In 1959, in the Native American Church versus the Navajo Tribal Council, the Court of Appeals ruled that the First Amendment did not bind the Tribal Council. The Navajo Tribal Council had passed an ordinance which made it an offense to use peyote. The ordinance was passed because the Tribal Council did not feel that the use of peyote was a part of traditional Navajo religious practices. The Court felt that the First Amendment applied only to Congress and that it was made applicable to the States through the Fourteenth Amendment. Since the Tribes were not States, the Court ruled, the First Amendment did not apply to them. The court also declared:

“Indian tribes are not states. They have a status higher than that of states.
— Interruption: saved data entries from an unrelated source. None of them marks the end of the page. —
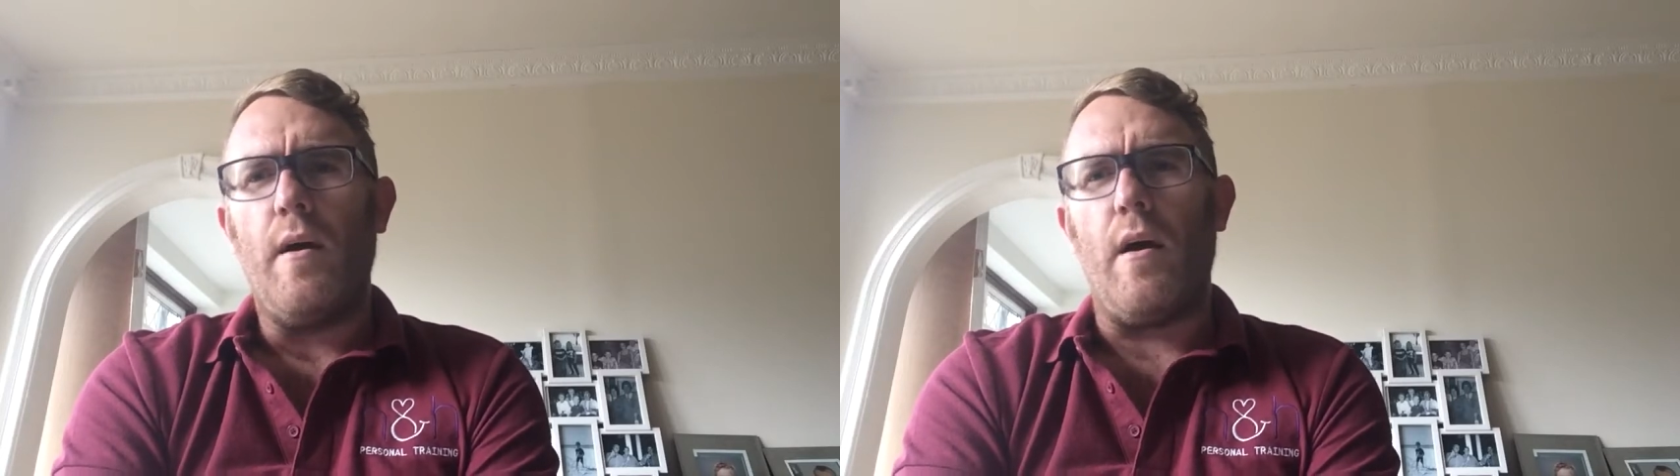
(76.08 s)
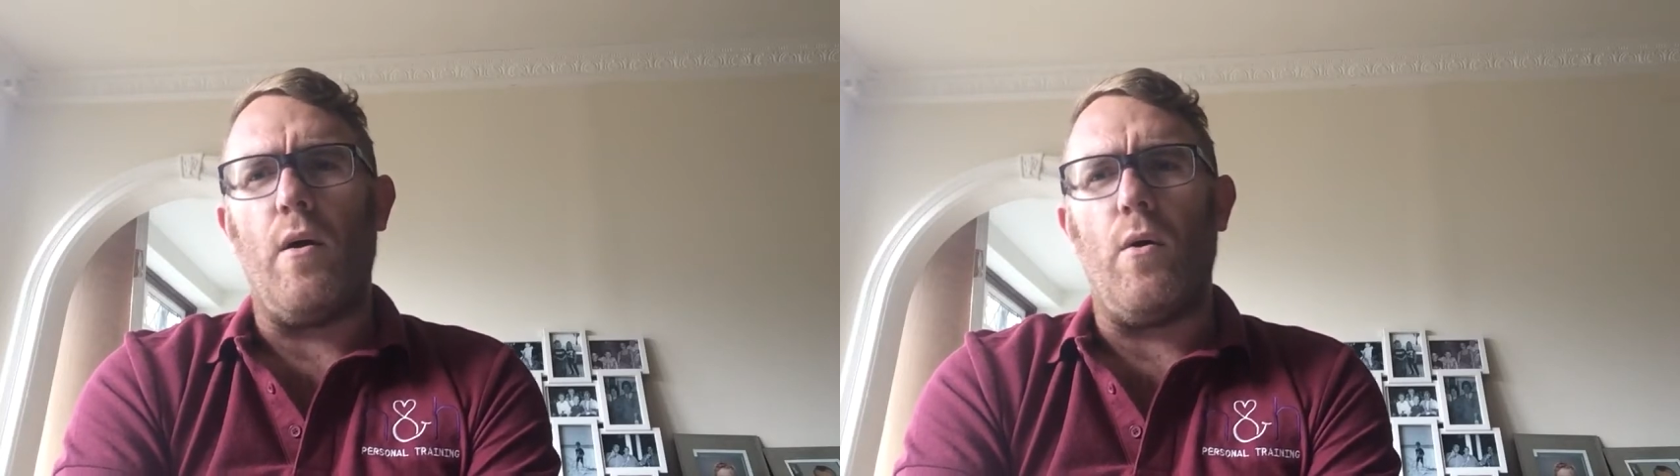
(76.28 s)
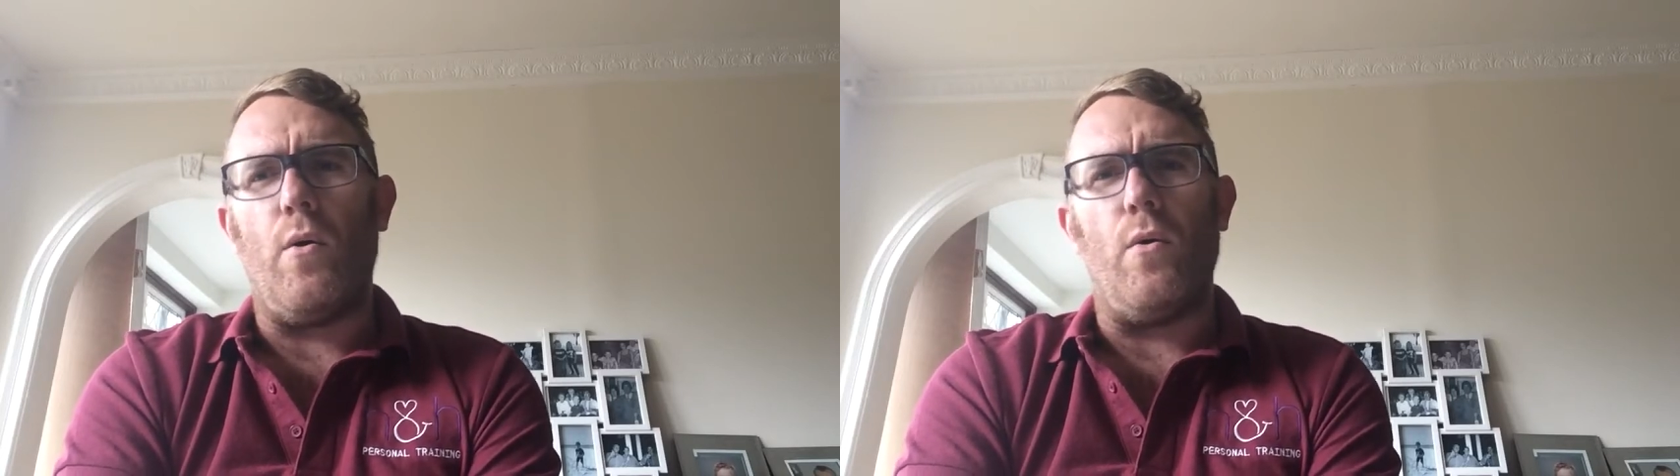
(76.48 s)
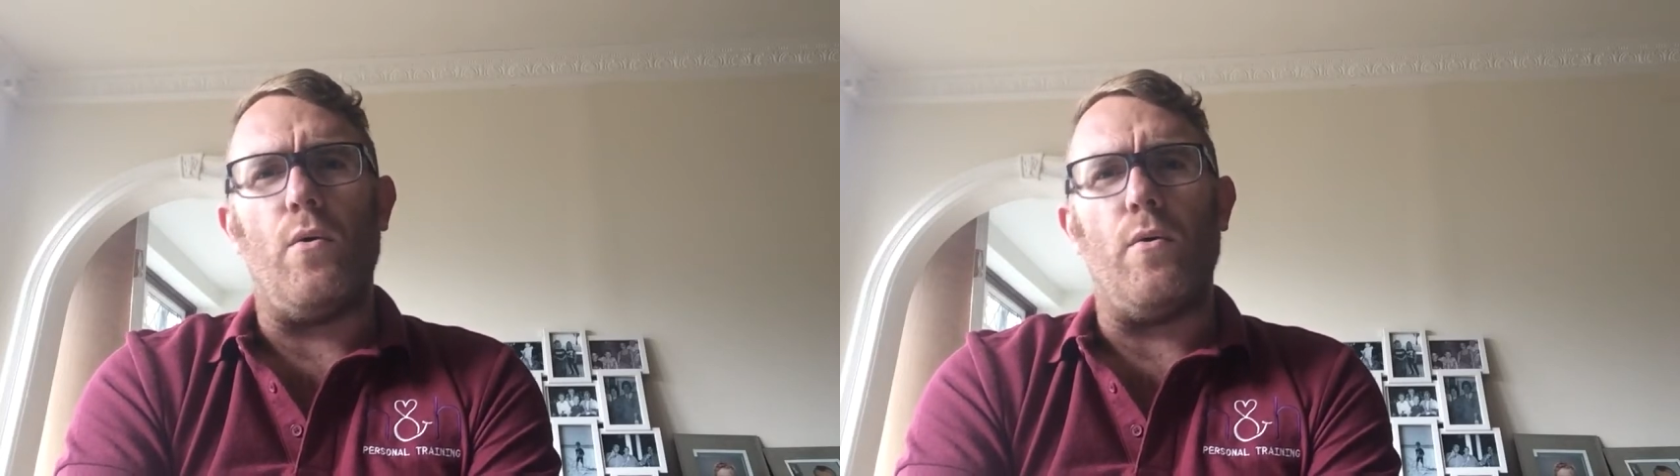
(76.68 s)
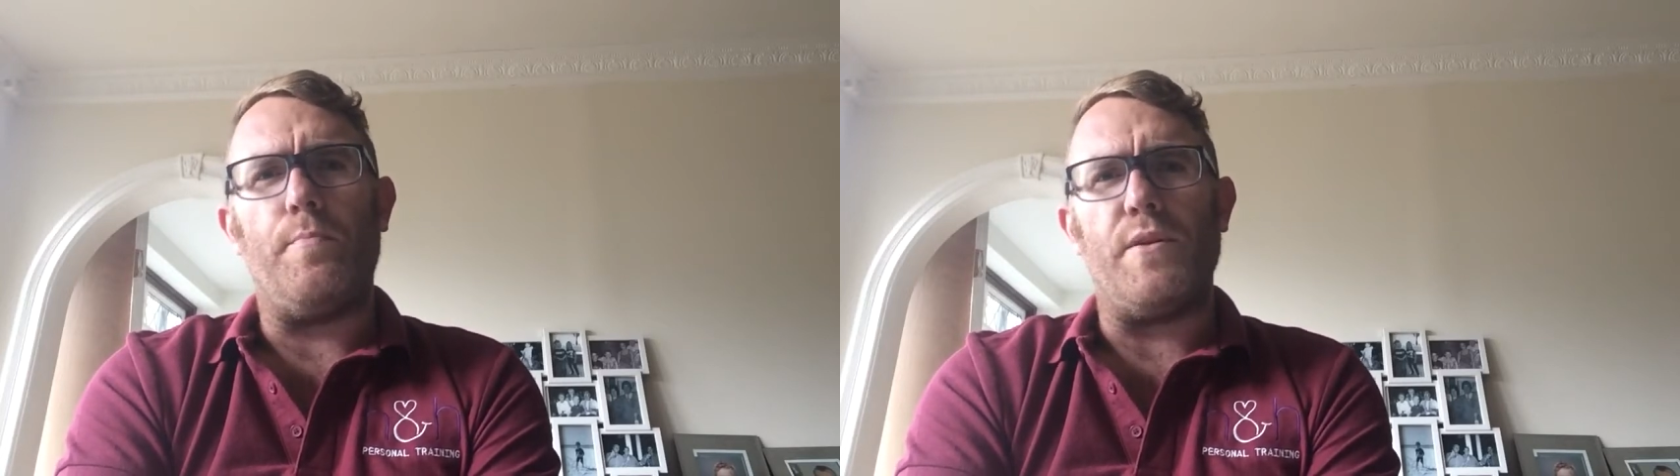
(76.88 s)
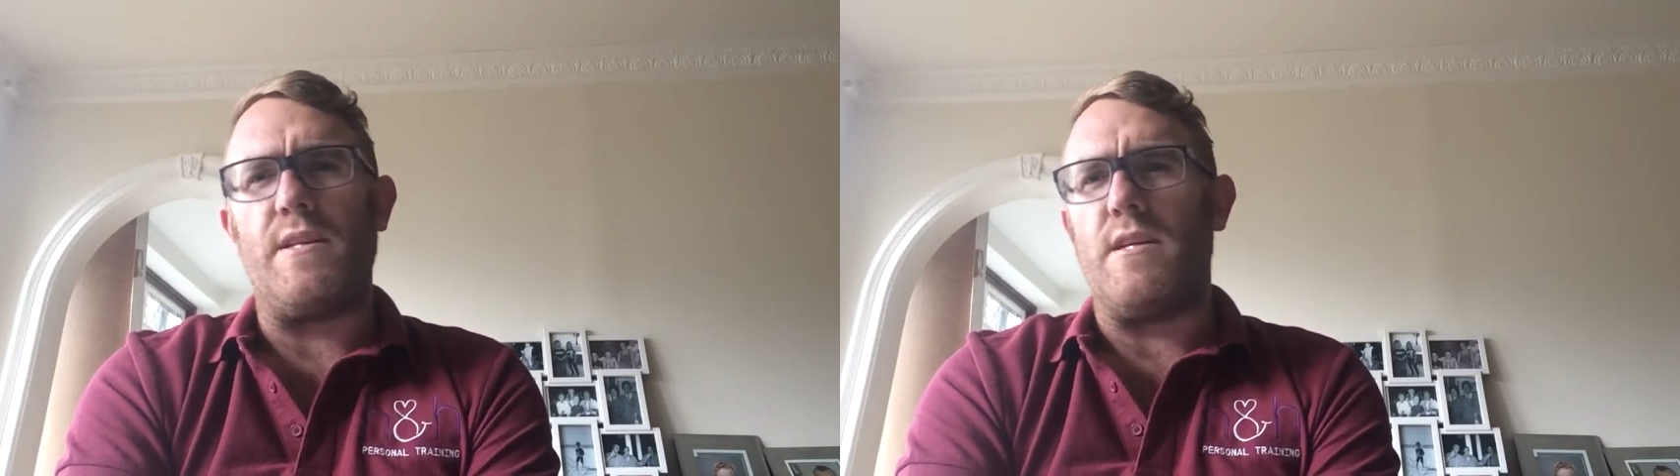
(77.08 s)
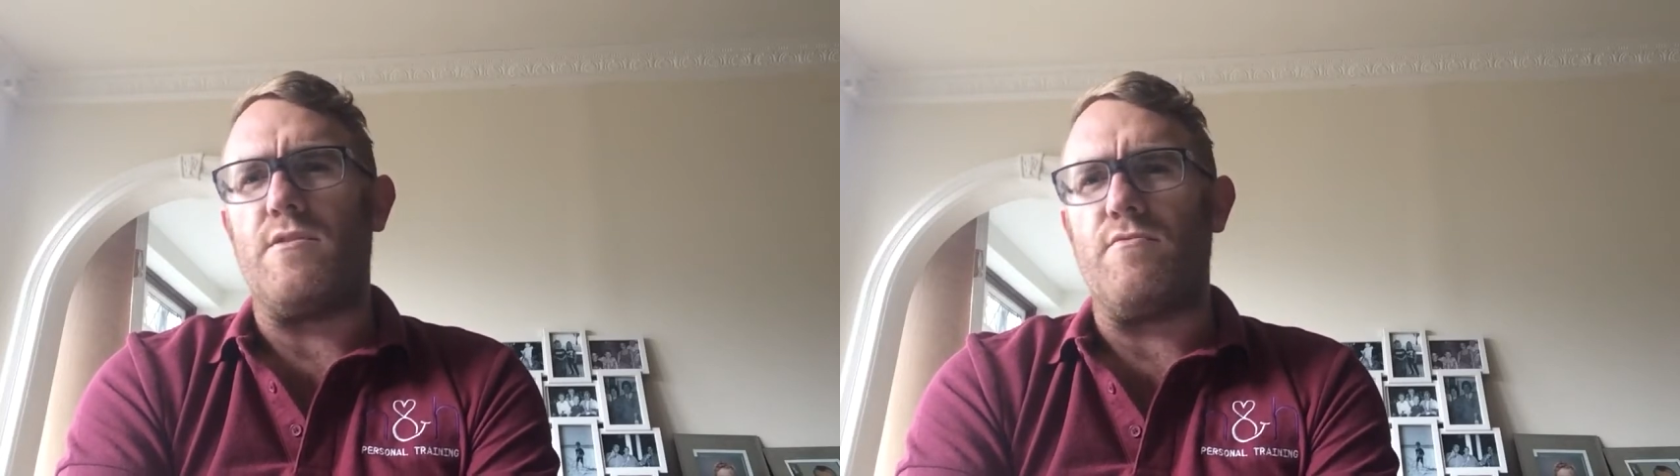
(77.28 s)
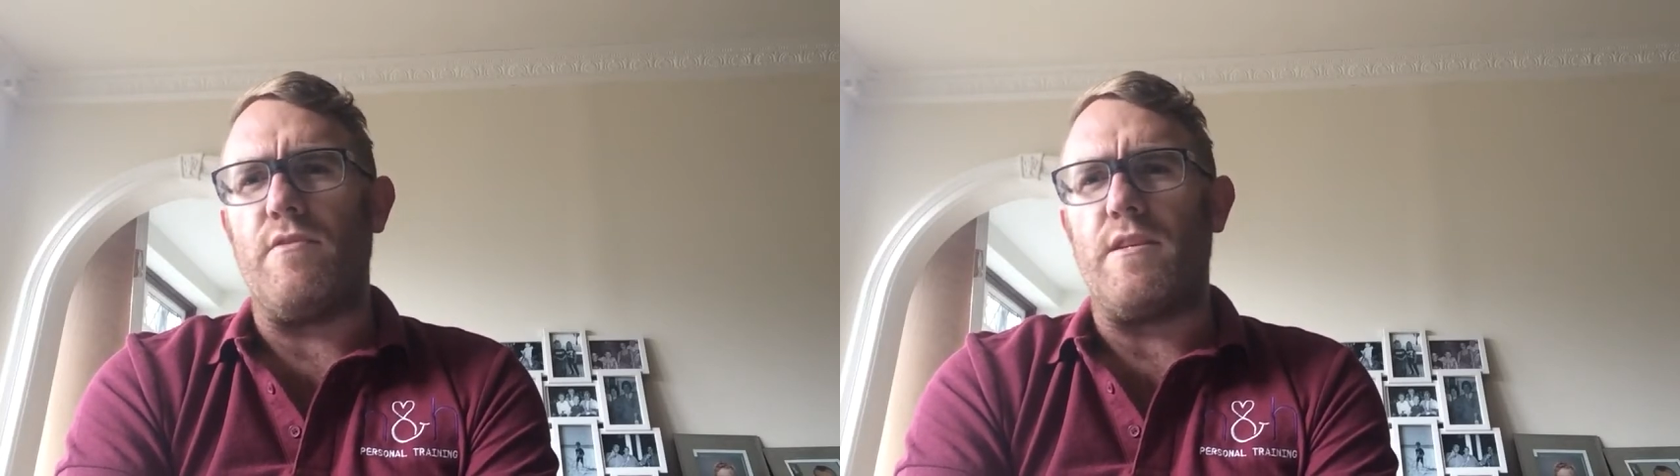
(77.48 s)
or
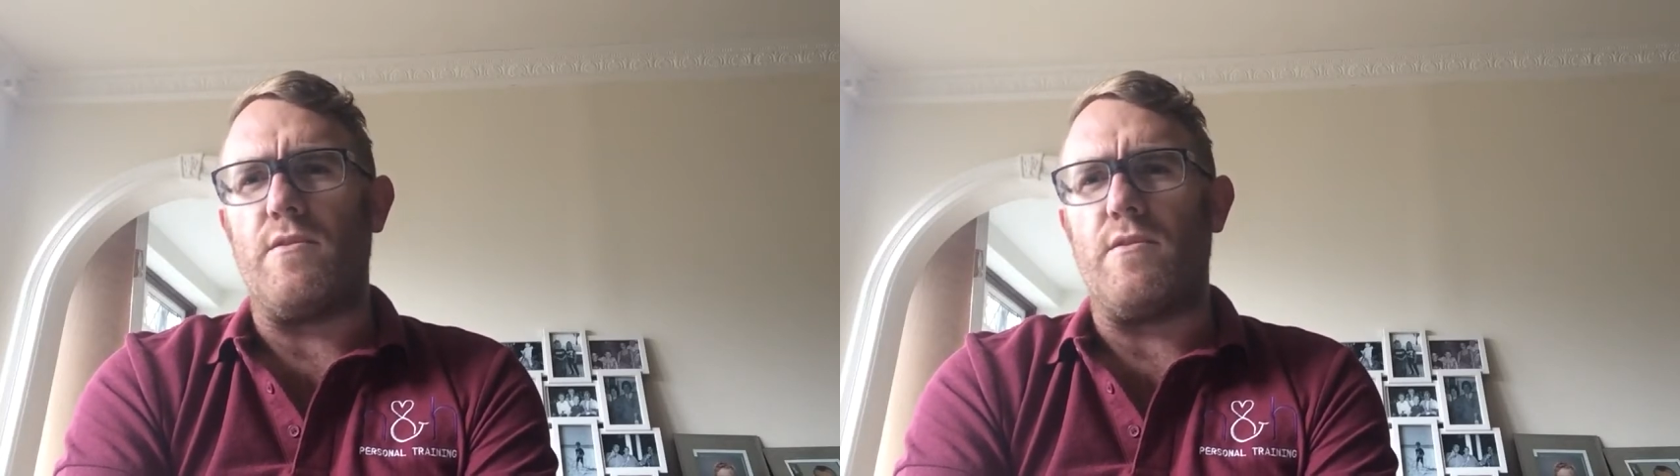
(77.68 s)
patisseries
They are subordinate and dependent nations possessed of all power as such only to the extent that they have expressly been required to surrender them by the superior sovereign, the United States.”

Tribal Sovereignty:

Traditionally, the Navajo had never been politically unified. By the 1950s, a time when the United States was attempting to get rid of Indian tribes, the Navajo were in the process of creating a tribal government and expressing themselves as a sovereign entity as described in the U.S. Constitution.

Annie Doge

Annie Dodge Wauneka (shown above) became the first woman elected to the Navajo Tribal Council in 1951.

In 1955, the Navajo Tribal Council formally recognized and incorporated the chapter system into tribal government.

In Williams versus Lee, the Supreme Court ruled in 1959 that state courts did not have jurisdiction in a matter involving a non-Indian in Arizona suing a Navajo reservation Indian for goods sold on the reservation. According to the Court:

“To allow the exercise of state jurisdiction here would undermine the authority of the tribal courts over Reservation affairs and hence would infringe on the right of the Indians to govern themselves.”

In 1959, the Navajo Nation formed its own judiciary. The tribal courts, which had been under the direct control of the Bureau of Indian Affairs, were now controlled by the tribal council. There was now a trial court with seven judges and an appeals court with three judges. Jurisdiction was limited to civil and domestic problems, and offenses committed by Indians on the reservation in violation of the Navajo Law and Order Code. Law professor Charles Wilkinson writes:

“A foundation of Navajo justice is Navajo common law, similar method but not result to English and American common law, in which the judges develop legal rules that reflect the society’s history, traditions, economy, and natural resources.”

At this time, the Navajo Tribal Council also took control over the Navajo Police from the Bureau of Indian Affairs.